Pictures are not part of the answer. Write out exactly the lines from the one containing "[00:00:07.67]" through the end of the material below.

----------

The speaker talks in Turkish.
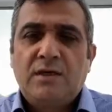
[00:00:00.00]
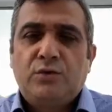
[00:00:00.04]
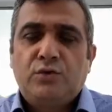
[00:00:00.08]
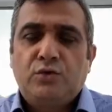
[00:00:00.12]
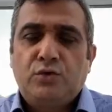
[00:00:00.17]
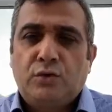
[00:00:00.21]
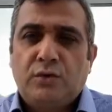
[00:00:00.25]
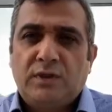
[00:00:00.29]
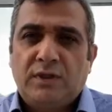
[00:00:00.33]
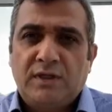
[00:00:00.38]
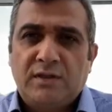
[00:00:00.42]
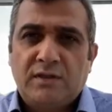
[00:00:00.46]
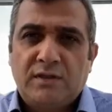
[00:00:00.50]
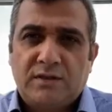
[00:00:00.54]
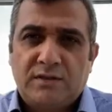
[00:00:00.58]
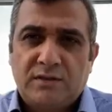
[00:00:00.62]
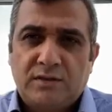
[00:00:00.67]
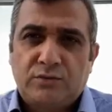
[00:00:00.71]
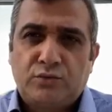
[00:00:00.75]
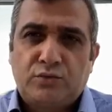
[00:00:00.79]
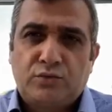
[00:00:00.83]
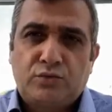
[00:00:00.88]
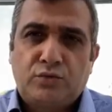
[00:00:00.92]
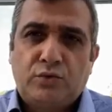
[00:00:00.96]
yolların
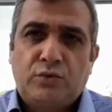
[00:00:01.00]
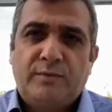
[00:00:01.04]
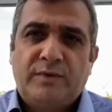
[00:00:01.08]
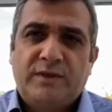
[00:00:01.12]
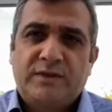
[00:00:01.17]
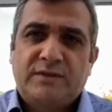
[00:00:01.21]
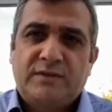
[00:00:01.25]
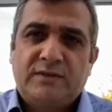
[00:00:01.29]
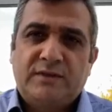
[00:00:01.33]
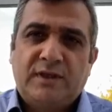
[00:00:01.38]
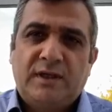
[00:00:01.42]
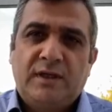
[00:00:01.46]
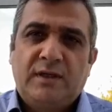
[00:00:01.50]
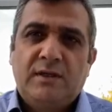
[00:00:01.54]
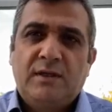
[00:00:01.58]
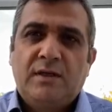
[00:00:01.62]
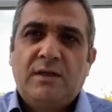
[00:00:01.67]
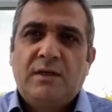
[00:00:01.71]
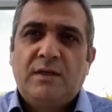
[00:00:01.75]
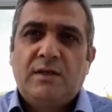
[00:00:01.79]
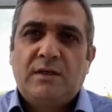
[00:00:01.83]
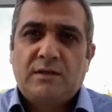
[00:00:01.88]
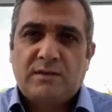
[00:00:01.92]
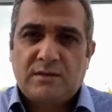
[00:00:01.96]
açık tutulmasına
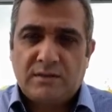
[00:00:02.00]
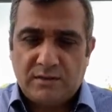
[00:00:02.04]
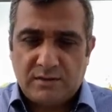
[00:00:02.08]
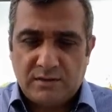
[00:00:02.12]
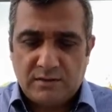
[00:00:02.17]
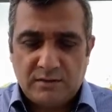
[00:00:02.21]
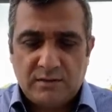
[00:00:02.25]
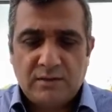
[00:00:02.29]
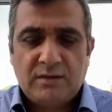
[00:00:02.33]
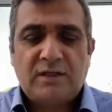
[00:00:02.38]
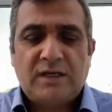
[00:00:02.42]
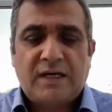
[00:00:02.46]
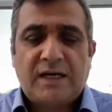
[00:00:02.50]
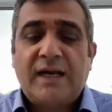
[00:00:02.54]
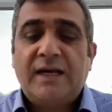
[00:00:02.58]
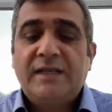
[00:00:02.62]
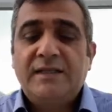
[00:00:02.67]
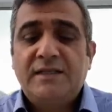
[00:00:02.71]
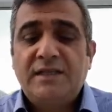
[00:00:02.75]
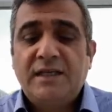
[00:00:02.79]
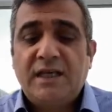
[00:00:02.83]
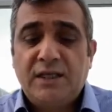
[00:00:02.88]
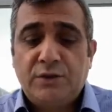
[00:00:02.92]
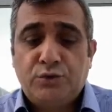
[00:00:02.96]
ıı,
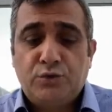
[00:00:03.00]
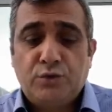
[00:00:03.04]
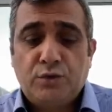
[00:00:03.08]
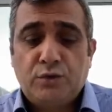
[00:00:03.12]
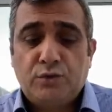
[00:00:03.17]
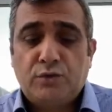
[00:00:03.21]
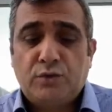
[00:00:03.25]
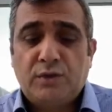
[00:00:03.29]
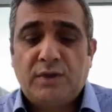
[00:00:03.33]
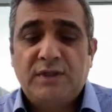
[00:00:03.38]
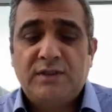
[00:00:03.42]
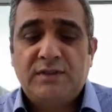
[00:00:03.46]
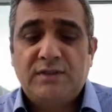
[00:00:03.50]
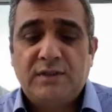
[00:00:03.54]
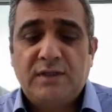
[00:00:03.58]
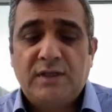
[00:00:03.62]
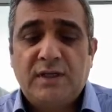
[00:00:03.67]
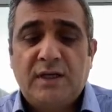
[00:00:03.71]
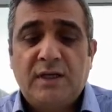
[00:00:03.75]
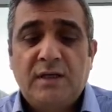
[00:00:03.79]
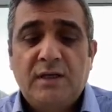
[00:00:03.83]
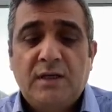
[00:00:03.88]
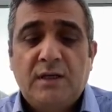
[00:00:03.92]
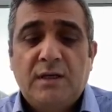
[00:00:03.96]
garanti ediyor.
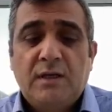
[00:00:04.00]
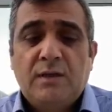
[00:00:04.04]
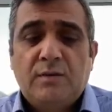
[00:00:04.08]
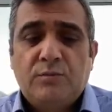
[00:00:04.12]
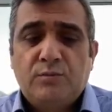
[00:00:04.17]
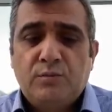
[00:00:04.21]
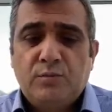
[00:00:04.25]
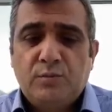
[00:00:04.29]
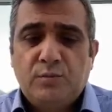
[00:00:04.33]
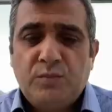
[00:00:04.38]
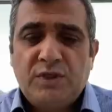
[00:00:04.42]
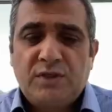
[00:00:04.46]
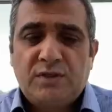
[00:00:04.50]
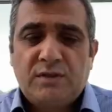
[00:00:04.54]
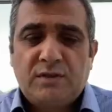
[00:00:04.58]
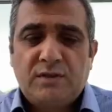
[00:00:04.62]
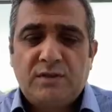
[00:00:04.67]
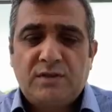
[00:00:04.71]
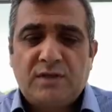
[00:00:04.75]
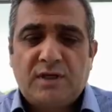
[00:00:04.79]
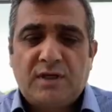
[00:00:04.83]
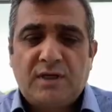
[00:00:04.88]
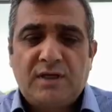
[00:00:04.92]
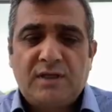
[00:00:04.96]
Dolayısıyla bir
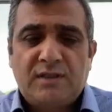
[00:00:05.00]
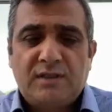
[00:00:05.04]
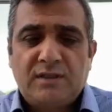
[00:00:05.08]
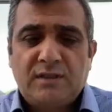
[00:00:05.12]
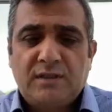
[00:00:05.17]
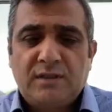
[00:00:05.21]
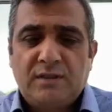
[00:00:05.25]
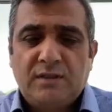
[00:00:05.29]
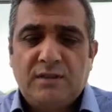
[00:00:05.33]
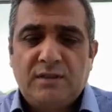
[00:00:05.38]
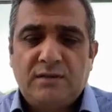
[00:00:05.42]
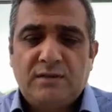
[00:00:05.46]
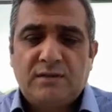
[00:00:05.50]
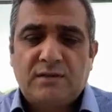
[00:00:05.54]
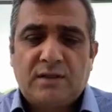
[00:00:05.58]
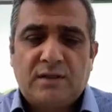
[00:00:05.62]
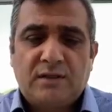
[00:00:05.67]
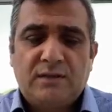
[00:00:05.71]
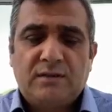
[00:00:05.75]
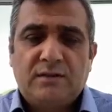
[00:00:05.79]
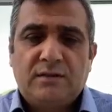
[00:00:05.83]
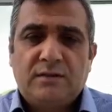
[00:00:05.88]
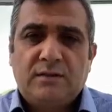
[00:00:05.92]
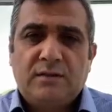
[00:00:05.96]
ticaretin,
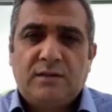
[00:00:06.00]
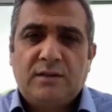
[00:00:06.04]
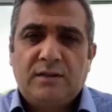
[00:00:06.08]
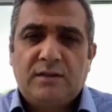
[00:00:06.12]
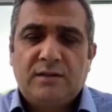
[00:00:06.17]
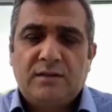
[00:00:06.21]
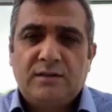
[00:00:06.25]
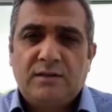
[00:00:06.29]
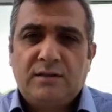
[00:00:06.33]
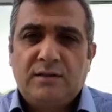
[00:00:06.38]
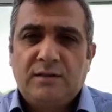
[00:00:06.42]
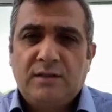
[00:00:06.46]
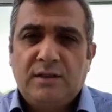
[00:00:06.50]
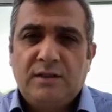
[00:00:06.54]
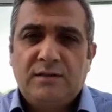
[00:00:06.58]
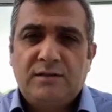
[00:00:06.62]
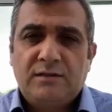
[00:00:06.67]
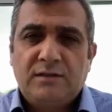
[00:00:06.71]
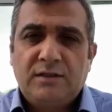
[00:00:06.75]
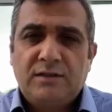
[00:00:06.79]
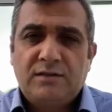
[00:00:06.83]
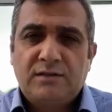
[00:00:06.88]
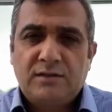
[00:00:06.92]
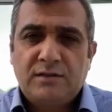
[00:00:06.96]
insanların
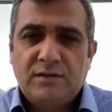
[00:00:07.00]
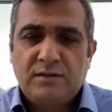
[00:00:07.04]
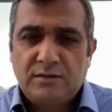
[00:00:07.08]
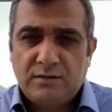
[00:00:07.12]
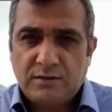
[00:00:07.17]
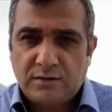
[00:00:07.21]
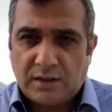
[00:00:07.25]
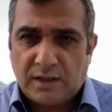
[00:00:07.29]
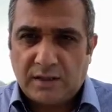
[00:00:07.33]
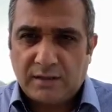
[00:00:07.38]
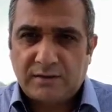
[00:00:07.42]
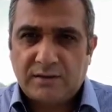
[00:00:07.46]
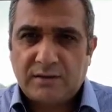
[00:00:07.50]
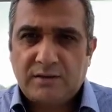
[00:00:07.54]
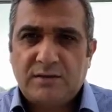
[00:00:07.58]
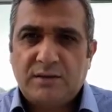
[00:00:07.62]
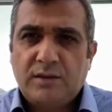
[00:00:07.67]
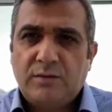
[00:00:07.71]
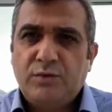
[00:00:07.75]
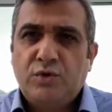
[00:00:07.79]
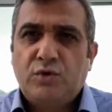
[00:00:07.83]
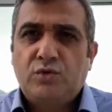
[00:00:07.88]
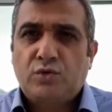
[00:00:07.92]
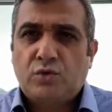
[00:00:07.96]
geliş geçişinin
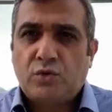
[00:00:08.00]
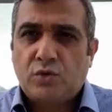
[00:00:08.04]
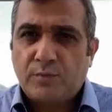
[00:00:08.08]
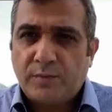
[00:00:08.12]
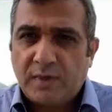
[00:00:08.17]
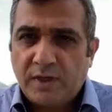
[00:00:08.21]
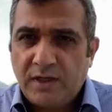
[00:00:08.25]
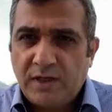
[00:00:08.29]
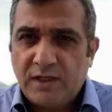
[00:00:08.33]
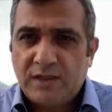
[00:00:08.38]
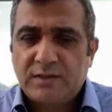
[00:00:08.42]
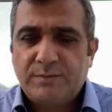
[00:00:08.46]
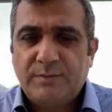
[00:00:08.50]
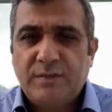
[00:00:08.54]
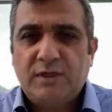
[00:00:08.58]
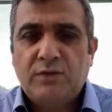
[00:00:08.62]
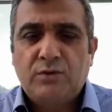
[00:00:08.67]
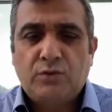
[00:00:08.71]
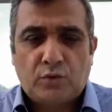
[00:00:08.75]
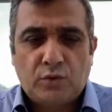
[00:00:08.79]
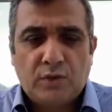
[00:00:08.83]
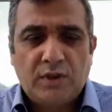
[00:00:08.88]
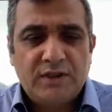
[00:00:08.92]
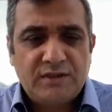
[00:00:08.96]
artacağı, bir
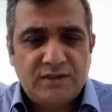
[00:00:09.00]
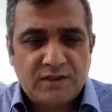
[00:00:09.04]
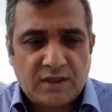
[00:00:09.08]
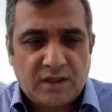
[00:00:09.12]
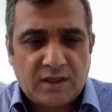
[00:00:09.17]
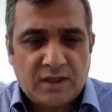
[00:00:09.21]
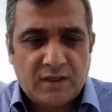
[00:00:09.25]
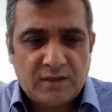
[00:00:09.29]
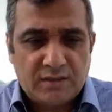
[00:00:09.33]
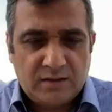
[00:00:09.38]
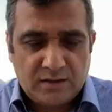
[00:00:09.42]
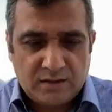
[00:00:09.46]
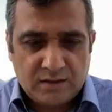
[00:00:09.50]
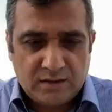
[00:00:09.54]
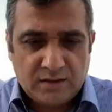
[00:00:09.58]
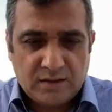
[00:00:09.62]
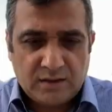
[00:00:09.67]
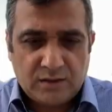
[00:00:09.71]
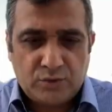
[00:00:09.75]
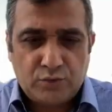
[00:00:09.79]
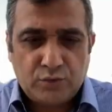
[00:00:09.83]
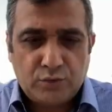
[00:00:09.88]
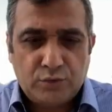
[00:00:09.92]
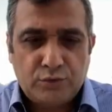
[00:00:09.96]
normalleşmenin olacağı e,
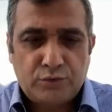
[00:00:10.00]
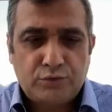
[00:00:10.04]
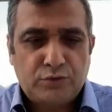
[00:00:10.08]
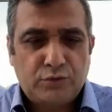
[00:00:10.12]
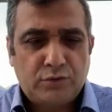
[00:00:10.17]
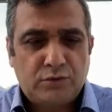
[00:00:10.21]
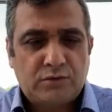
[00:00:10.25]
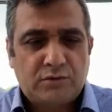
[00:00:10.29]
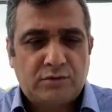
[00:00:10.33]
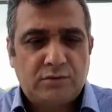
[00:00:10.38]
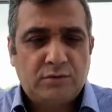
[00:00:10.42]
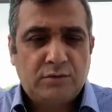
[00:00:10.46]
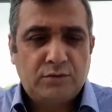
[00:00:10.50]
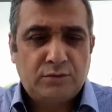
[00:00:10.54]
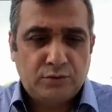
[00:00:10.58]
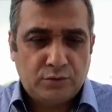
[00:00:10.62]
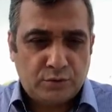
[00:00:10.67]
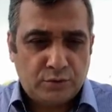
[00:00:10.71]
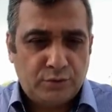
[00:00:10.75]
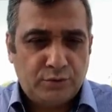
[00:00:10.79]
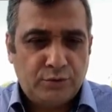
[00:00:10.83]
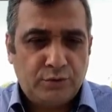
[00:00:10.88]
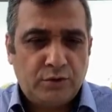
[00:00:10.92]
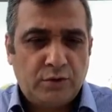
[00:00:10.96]
ıı, görüşüyoruz,
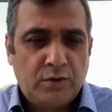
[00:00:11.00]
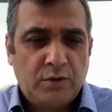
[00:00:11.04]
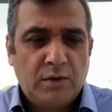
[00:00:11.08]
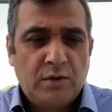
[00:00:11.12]
görülüyor.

----------

* Worked solution *
[00:00:07.67]
[00:00:07.71]
[00:00:07.75]
[00:00:07.79]
[00:00:07.83]
[00:00:07.88]
[00:00:07.92]
[00:00:07.96]
geliş geçişinin
[00:00:08.00]
[00:00:08.04]
[00:00:08.08]
[00:00:08.12]
[00:00:08.17]
[00:00:08.21]
[00:00:08.25]
[00:00:08.29]
[00:00:08.33]
[00:00:08.38]
[00:00:08.42]
[00:00:08.46]
[00:00:08.50]
[00:00:08.54]
[00:00:08.58]
[00:00:08.62]
[00:00:08.67]
[00:00:08.71]
[00:00:08.75]
[00:00:08.79]
[00:00:08.83]
[00:00:08.88]
[00:00:08.92]
[00:00:08.96]
artacağı, bir
[00:00:09.00]
[00:00:09.04]
[00:00:09.08]
[00:00:09.12]
[00:00:09.17]
[00:00:09.21]
[00:00:09.25]
[00:00:09.29]
[00:00:09.33]
[00:00:09.38]
[00:00:09.42]
[00:00:09.46]
[00:00:09.50]
[00:00:09.54]
[00:00:09.58]
[00:00:09.62]
[00:00:09.67]
[00:00:09.71]
[00:00:09.75]
[00:00:09.79]
[00:00:09.83]
[00:00:09.88]
[00:00:09.92]
[00:00:09.96]
normalleşmenin olacağı e,
[00:00:10.00]
[00:00:10.04]
[00:00:10.08]
[00:00:10.12]
[00:00:10.17]
[00:00:10.21]
[00:00:10.25]
[00:00:10.29]
[00:00:10.33]
[00:00:10.38]
[00:00:10.42]
[00:00:10.46]
[00:00:10.50]
[00:00:10.54]
[00:00:10.58]
[00:00:10.62]
[00:00:10.67]
[00:00:10.71]
[00:00:10.75]
[00:00:10.79]
[00:00:10.83]
[00:00:10.88]
[00:00:10.92]
[00:00:10.96]
ıı, görüşüyoruz,
[00:00:11.00]
[00:00:11.04]
[00:00:11.08]
[00:00:11.12]
görülüyor.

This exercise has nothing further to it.